# WHAT YOU WILL DO:
For every line in the material, print that line exactly.

# EXTRACTED RECORDS:
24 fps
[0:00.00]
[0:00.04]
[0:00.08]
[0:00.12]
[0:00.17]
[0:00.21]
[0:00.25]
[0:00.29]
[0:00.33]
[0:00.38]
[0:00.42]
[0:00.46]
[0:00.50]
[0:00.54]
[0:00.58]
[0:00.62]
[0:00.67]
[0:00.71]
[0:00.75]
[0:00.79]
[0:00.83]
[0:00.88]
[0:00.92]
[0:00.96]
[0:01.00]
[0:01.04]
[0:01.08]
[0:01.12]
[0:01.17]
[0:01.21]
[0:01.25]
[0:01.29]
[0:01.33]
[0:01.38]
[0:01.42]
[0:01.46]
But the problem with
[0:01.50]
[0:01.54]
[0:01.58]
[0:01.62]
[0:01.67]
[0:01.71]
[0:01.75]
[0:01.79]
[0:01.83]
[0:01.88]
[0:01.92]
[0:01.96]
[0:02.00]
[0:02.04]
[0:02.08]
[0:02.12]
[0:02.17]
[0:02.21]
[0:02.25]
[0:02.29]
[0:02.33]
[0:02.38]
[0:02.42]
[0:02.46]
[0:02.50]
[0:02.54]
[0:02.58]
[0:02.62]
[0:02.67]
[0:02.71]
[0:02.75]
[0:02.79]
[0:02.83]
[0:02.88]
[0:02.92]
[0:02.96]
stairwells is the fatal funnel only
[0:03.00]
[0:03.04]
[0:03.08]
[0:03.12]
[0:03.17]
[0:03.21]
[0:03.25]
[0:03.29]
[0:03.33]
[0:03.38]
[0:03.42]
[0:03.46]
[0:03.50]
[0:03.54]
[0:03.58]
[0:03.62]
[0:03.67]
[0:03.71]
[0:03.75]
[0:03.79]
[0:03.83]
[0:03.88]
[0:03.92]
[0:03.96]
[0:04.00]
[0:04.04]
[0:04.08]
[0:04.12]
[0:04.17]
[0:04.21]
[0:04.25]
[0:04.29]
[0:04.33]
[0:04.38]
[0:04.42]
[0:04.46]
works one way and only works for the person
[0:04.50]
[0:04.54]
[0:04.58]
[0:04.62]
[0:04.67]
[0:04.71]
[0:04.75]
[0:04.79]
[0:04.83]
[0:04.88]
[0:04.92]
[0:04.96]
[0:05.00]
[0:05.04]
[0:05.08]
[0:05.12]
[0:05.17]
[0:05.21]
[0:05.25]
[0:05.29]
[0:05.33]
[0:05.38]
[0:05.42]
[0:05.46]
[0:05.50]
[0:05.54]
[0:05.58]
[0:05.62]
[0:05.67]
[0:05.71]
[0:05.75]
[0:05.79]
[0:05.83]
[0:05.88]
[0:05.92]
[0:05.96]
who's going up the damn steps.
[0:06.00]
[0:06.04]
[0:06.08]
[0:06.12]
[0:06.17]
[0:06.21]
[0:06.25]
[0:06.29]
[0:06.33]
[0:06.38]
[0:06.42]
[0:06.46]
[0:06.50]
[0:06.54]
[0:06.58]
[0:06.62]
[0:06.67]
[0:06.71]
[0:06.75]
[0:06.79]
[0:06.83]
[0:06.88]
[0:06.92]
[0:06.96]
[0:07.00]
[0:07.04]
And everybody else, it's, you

# OUTPUT FOR THIS EXERCISE:
24 fps
[0:00.00]
[0:00.04]
[0:00.08]
[0:00.12]
[0:00.17]
[0:00.21]
[0:00.25]
[0:00.29]
[0:00.33]
[0:00.38]
[0:00.42]
[0:00.46]
[0:00.50]
[0:00.54]
[0:00.58]
[0:00.62]
[0:00.67]
[0:00.71]
[0:00.75]
[0:00.79]
[0:00.83]
[0:00.88]
[0:00.92]
[0:00.96]
[0:01.00]
[0:01.04]
[0:01.08]
[0:01.12]
[0:01.17]
[0:01.21]
[0:01.25]
[0:01.29]
[0:01.33]
[0:01.38]
[0:01.42]
[0:01.46]
But the problem with
[0:01.50]
[0:01.54]
[0:01.58]
[0:01.62]
[0:01.67]
[0:01.71]
[0:01.75]
[0:01.79]
[0:01.83]
[0:01.88]
[0:01.92]
[0:01.96]
[0:02.00]
[0:02.04]
[0:02.08]
[0:02.12]
[0:02.17]
[0:02.21]
[0:02.25]
[0:02.29]
[0:02.33]
[0:02.38]
[0:02.42]
[0:02.46]
[0:02.50]
[0:02.54]
[0:02.58]
[0:02.62]
[0:02.67]
[0:02.71]
[0:02.75]
[0:02.79]
[0:02.83]
[0:02.88]
[0:02.92]
[0:02.96]
stairwells is the fatal funnel only
[0:03.00]
[0:03.04]
[0:03.08]
[0:03.12]
[0:03.17]
[0:03.21]
[0:03.25]
[0:03.29]
[0:03.33]
[0:03.38]
[0:03.42]
[0:03.46]
[0:03.50]
[0:03.54]
[0:03.58]
[0:03.62]
[0:03.67]
[0:03.71]
[0:03.75]
[0:03.79]
[0:03.83]
[0:03.88]
[0:03.92]
[0:03.96]
[0:04.00]
[0:04.04]
[0:04.08]
[0:04.12]
[0:04.17]
[0:04.21]
[0:04.25]
[0:04.29]
[0:04.33]
[0:04.38]
[0:04.42]
[0:04.46]
works one way and only works for the person
[0:04.50]
[0:04.54]
[0:04.58]
[0:04.62]
[0:04.67]
[0:04.71]
[0:04.75]
[0:04.79]
[0:04.83]
[0:04.88]
[0:04.92]
[0:04.96]
[0:05.00]
[0:05.04]
[0:05.08]
[0:05.12]
[0:05.17]
[0:05.21]
[0:05.25]
[0:05.29]
[0:05.33]
[0:05.38]
[0:05.42]
[0:05.46]
[0:05.50]
[0:05.54]
[0:05.58]
[0:05.62]
[0:05.67]
[0:05.71]
[0:05.75]
[0:05.79]
[0:05.83]
[0:05.88]
[0:05.92]
[0:05.96]
who's going up the damn steps.
[0:06.00]
[0:06.04]
[0:06.08]
[0:06.12]
[0:06.17]
[0:06.21]
[0:06.25]
[0:06.29]
[0:06.33]
[0:06.38]
[0:06.42]
[0:06.46]
[0:06.50]
[0:06.54]
[0:06.58]
[0:06.62]
[0:06.67]
[0:06.71]
[0:06.75]
[0:06.79]
[0:06.83]
[0:06.88]
[0:06.92]
[0:06.96]
[0:07.00]
[0:07.04]
And everybody else, it's, you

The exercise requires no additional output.